From the “science is still settling” department, the question still seems up in the air to me.
On one hand we have Dr. Jasper Kirkby, Head of the CLOUD Experiment, CERN Geneva giving a thorough review showing strong correlations between cosmic rays, solar cycles and earth’s climate. He projects a possible mini ice age by 2015 similar to the Dalton or Maunder minimum.
On the other hand, we have RealClimate fanboy Rasmus Benestad with a new paper that says “no, absolutely not, except maybe Northern Europe, but I don’t know why, more study is needed”.
First Jasper Kirkby:
Then we have Rasmus:
An analysis of more than 50 years’ worth of climate data has found scant evidence for a controversial theory that attempts to link cosmic rays and global warming. The theory suggests that solar variations can affect the number of cosmic rays reaching the Earth, which in turn influences climate by impacting on cloud formation. The latest study was done by Rasmus Benestad of the Norwegian Meteorological Institute and he concludes that changes to the Sun cannot explain global warming.
Benestad compared variations in the 1951–2006 annual mean galactic cosmic-ray-flux data with annual variations in temperature, mean sea-level barometric pressure and precipitation. The cosmic-ray data were obtained using a high-altitude neutron monitor located in Climax, Colorado.
He looked for meteorological responses to cosmic rays over timescales of more than a year, and for “fingerprint” patterns in both time and space. He also checked for responses to greenhouse-gas concentrations and the El Niño Southern Oscillation.
“The significance of the findings was that the results were negative – I found little evidence of the cosmic rays having a discernible affect on a range of common meteorological elements: temperature, the barometric pressure or precipitation,” says Benestad. “Not for the global mean at least. One possible exception may have been for parts of Europe, however.”
The galactic cosmic-ray flux was associated with lower temperatures in parts of Eastern Europe. Benestad is intrigued whether these results were a coincidence or do indeed show a connection between cosmic rays and both temperature and sea-level pressure. He plans to investigate further. “Why would a solar effect be seen only in a limited region?” he wonders. “This region is affected by the North Atlantic Oscillation, and this phenomenon is a bit special – a variation in the sea-level pressure over timescales of up to several years. The persistence in these variations may match the variations in the Sun by accident, but it could also be sensitive to variations in the Sun.” If there is a real connection between changes to the Sun and the North Atlantic Oscillation, Benestad believes that this knowledge could benefit decadal predictions.
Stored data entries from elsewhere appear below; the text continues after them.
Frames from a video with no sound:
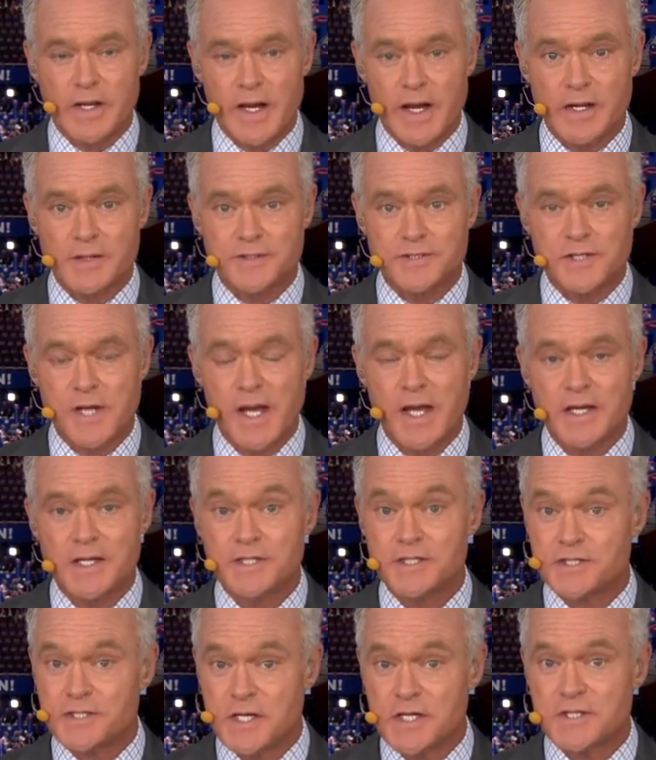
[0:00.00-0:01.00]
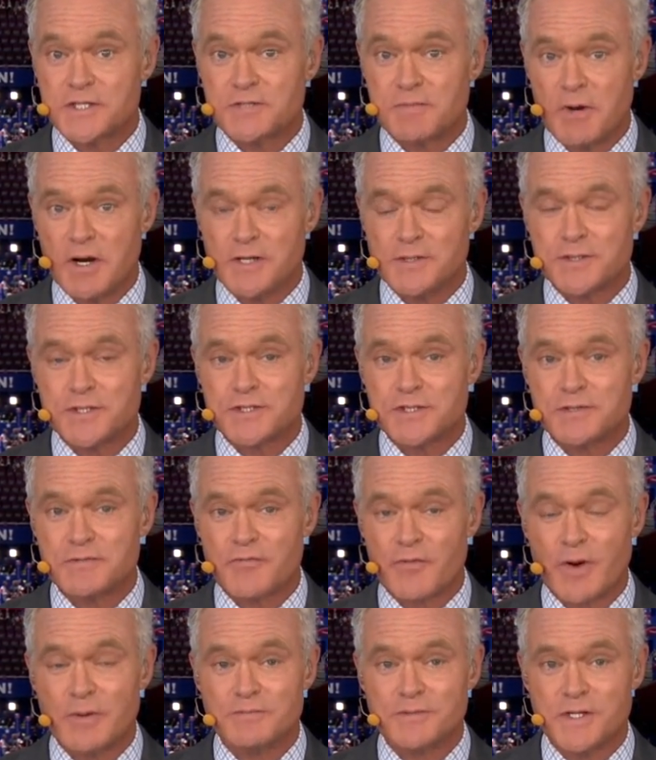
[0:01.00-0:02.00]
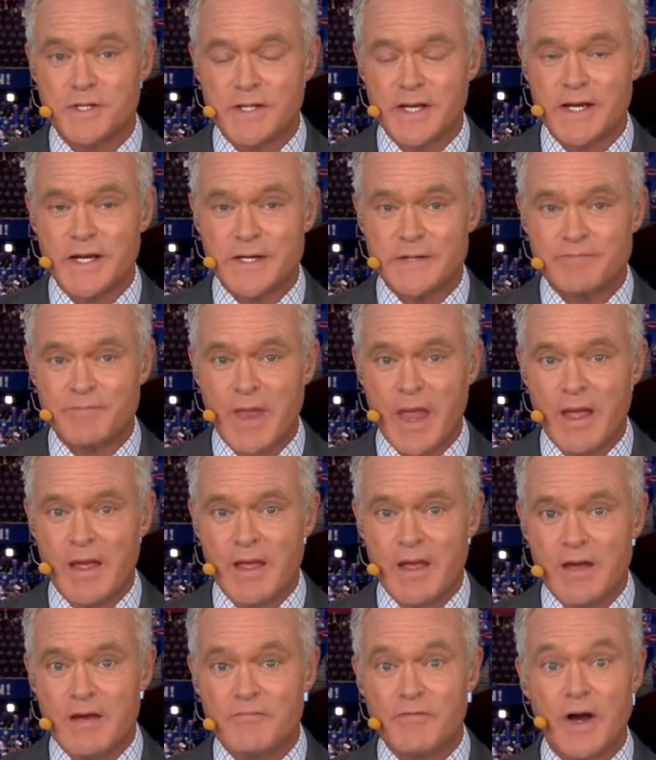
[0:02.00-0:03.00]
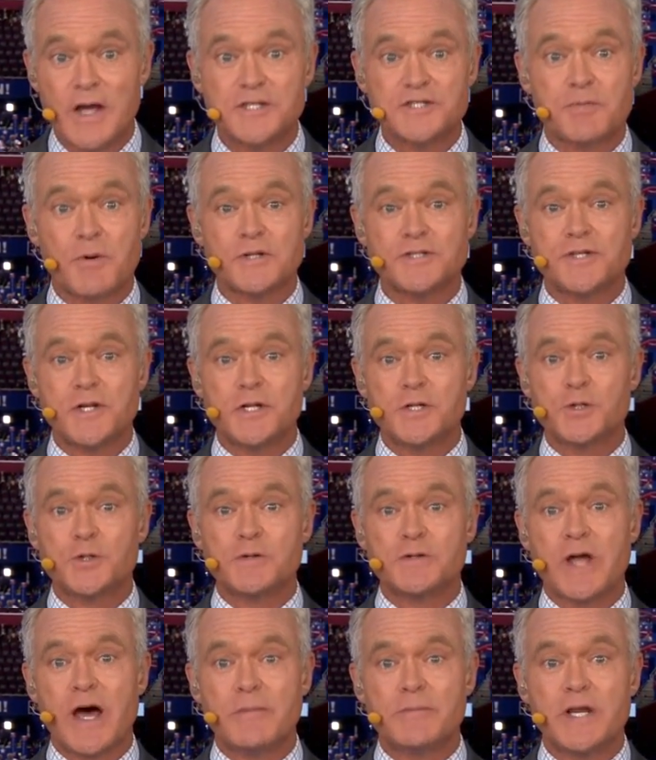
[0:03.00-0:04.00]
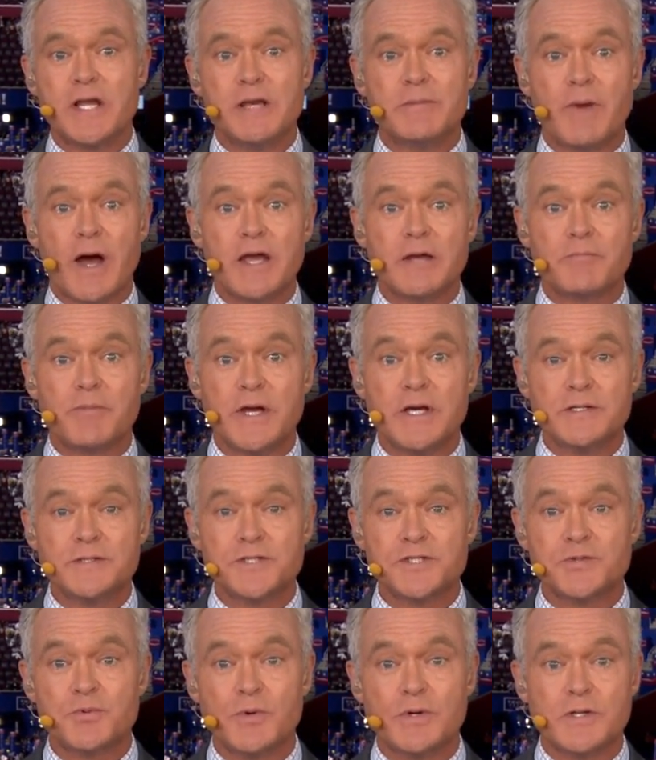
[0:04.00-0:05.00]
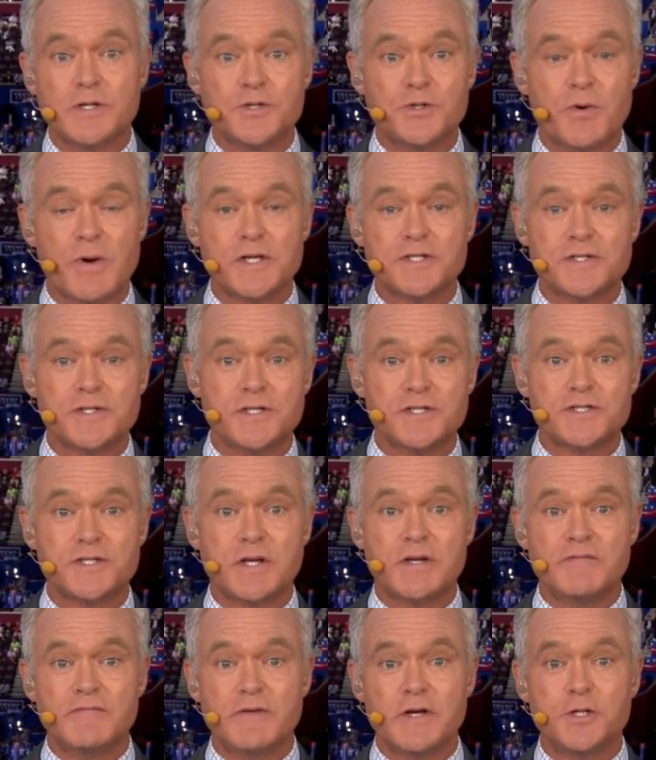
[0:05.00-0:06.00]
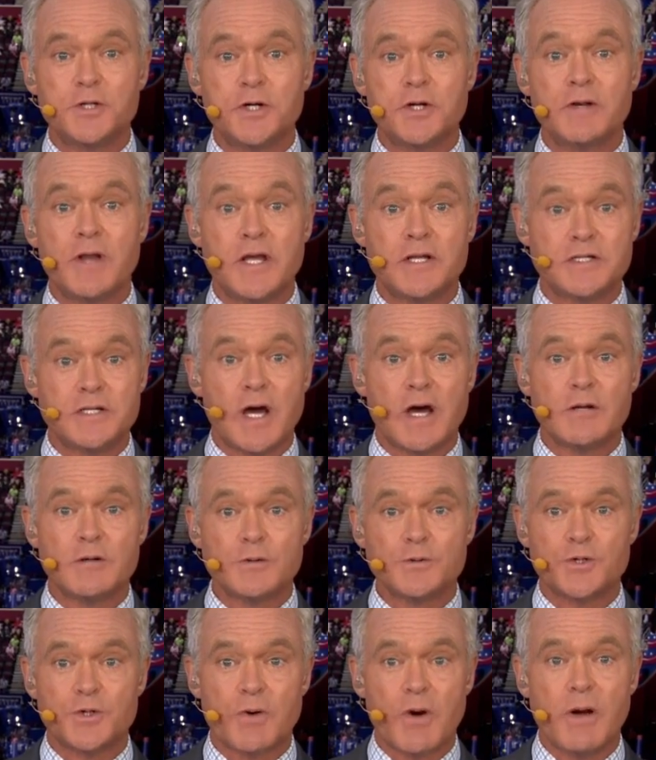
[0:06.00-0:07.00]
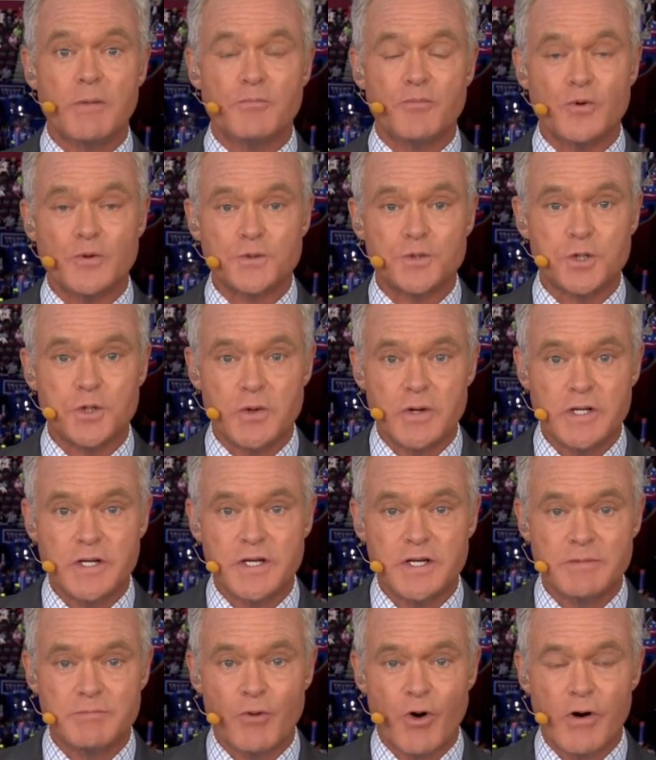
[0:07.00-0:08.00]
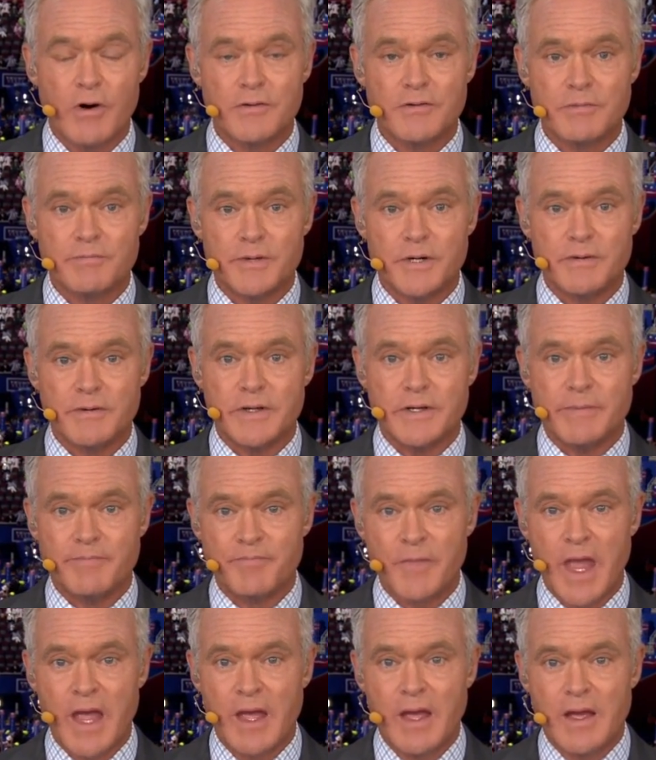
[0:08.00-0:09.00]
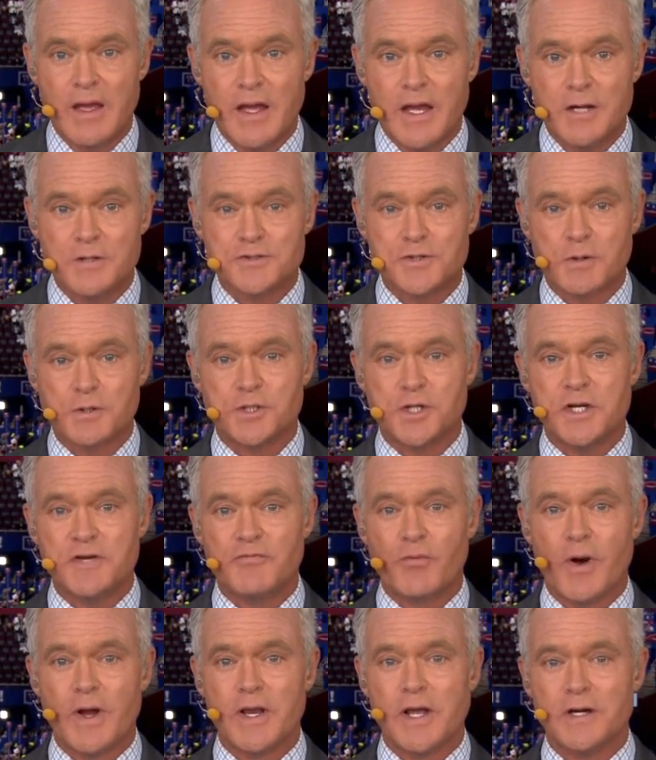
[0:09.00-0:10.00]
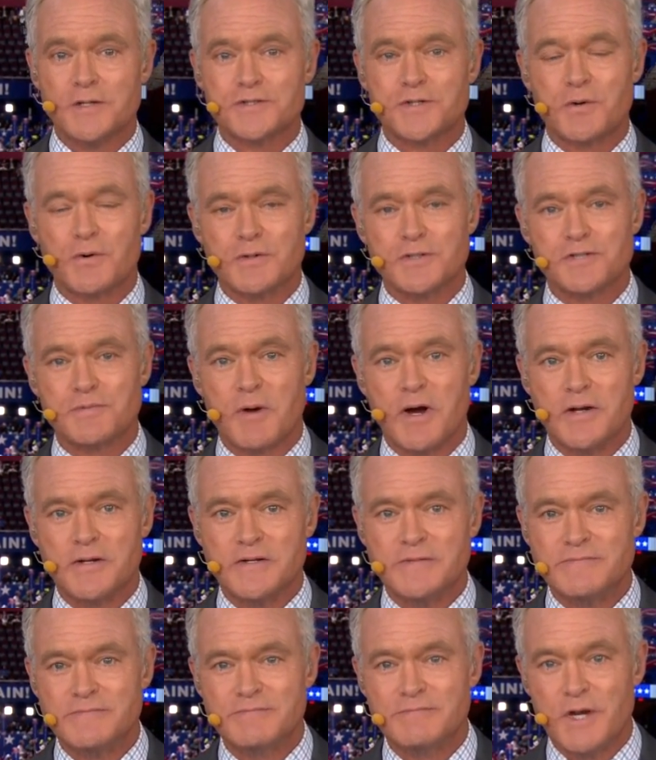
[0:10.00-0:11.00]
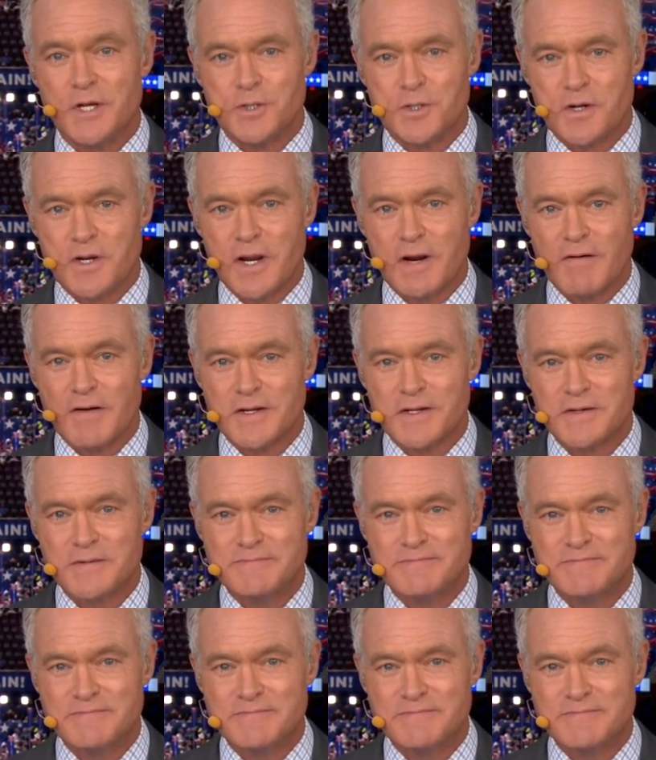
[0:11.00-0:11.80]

House six months from today. Vice presidential nominee Mike Pence will address this convention and Donald Trump will join him on the podium. Here's our chief White House correspondent, Major Garrett.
On a larger scale, the analysis indicated that the weak global mean-temperature response associated with cosmic-ray flux could easily be down to chance. What is more, there has been no long-term trend in cosmic-ray flux. “Hence, there is little empirical evidence that links galactic cosmic-ray flux to recent global warming,” wrote Benestad in Environmental Research Letters.
It is unfortunate that this was published by Rasmus Benestad, I’d give more credence to sombody not joined at the hip with James Hansen, Mick Mann, and Gavin Schmidt.